Y es que Janucá no es únicamente el relato de una victoria militar; es una hazaña espiritual, un canto a la identidad que se negó a apagarse. Los seléucidas habían prohibido el estudio de la Torá, la circuncisión, el Shabat, los ritos más íntimos y sagrados. Querían borrar el alma de un pueblo. Y, sin embargo, un pequeño grupo de hombres —los macabeos, liderados por Matatías y sus hijos— se atrevió a enfrentarlos. Con pocos recursos, con la fe como único escudo, recuperaron Jerusalén. Su triunfo fue más que una batalla ganada: fue la defensa de la dignidad humana.
Por eso, durante ocho días, las ventanas del mundo judío se encienden. En cada hogar, la janukiá se transforma en un poema luminoso. Con la primera vela, se recuerda el milagro. Con la segunda, se celebra la perseverancia. Con la tercera, la memoria. Con cada una de las restantes, la vida se expande como un abrazo que abarca siglos.

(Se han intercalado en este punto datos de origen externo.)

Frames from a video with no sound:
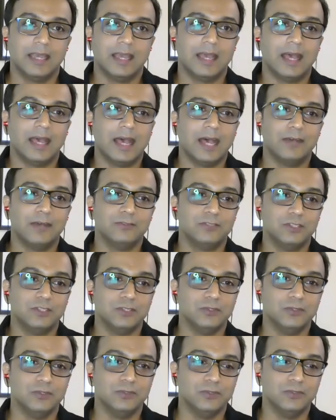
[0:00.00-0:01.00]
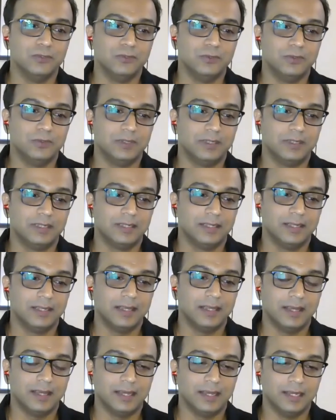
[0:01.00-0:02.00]
how do
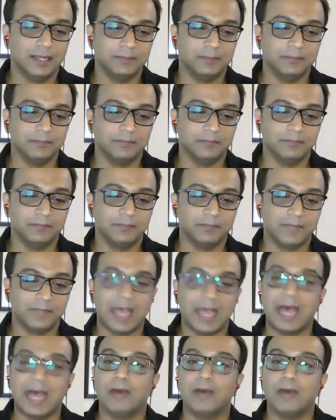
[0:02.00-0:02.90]
the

Las canciones de Janucá —dulces, infantiles, eternas— hablan de milagros, de valor, de alegría sencilla. Los niños giran el dreidel (sevivón), ese pequeño trompo donde cada letra es un compás de historia. Los mayores se emocionan al repetir un gesto ancestral que miles de generaciones han celebrado antes.
Se comen sufganiot que perfuman la casa con azúcar y aceite; latkes dorados que crujen al morderlos; y platos regionales que cada familia guarda como tesoro. Todo rodeado de risas, de juegos, de un calor que ninguna tormenta invernal puede apagar.

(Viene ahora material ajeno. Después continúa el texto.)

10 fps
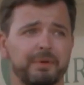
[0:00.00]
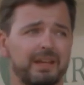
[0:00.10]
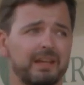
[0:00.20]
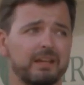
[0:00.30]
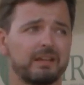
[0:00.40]

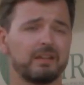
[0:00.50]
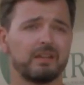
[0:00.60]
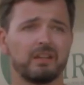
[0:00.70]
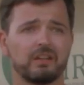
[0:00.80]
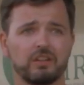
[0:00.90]
here,
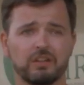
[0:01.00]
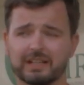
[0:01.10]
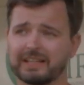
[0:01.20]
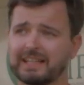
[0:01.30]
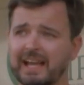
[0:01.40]
you look
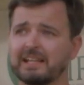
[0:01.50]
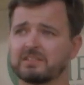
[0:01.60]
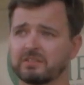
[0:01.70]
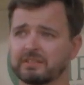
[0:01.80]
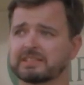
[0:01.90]
at the
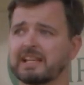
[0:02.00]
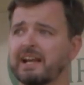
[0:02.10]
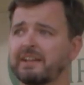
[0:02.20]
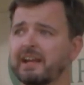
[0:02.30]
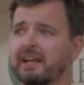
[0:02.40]
gates on a
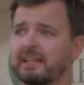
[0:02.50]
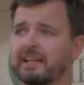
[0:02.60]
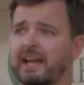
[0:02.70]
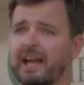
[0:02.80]
Saturday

En Israel, Janucá es un manto de luces que cubre ciudades y pueblos. Las plazas se llenan de niños cantando, las escuelas preparan obras teatrales sobre los macabeos, y en los hogares se enciende la janukiá mirando hacia afuera: una declaración de orgullo, un mensaje silencioso al mundo. Muchos viajan a Jerusalén para encender sus velas junto al Kotel, donde las sombras del pasado parecen inclinarse ante la suave claridad de las llamas.
En la diáspora, Janucá es un puente emocional entre el presente y la raíz. Quienes viven lejos de Israel encuentran en esta fiesta un modo de regresar, aunque sea por un instante, a la casa ancestral. Es un tiempo para la comunidad, para compartir historias, para que los abuelos transmitan a los nietos la llama que ellos recibieron. Aunque las geografías cambien, el corazón es el mismo: cada vela encendida es una declaración de identidad.
No hay vestimenta especial para la fiesta, porque Janucá no se lleva en la ropa: se lleva en el alma. Es una fiesta alegre, luminosa, vibrante. Se canta, se juega, se baila. Hay rezos breves pero intensos, agradecimientos que surgen de la memoria más antigua. Es la celebración de la perseverancia, del milagro inesperado, de la convicción —tan frágil y tan fuerte— de que la luz siempre sabe encontrar un camino.
Janucá es una de las pocas fiestas que no hablan del dolor, sino de la esperanza. Su mensaje es simple y poderoso: si algo de luz queda, aunque sea mínimo, puede multiplicarse hasta iluminar el mundo. Por eso, cada año, cuando las velas arden en las ventanas, millones de miradas se detienen unos segundos en su resplandor. Es el instante en que el pasado toca al presente y le dice: Sigue. Aún es posible.
Porque, al final, Janucá es el recordatorio de que toda alma humana guarda su propio frasco de aceite: pequeño, escondido, frágil quizás, pero capaz de encender un milagro si se atreve a brillar.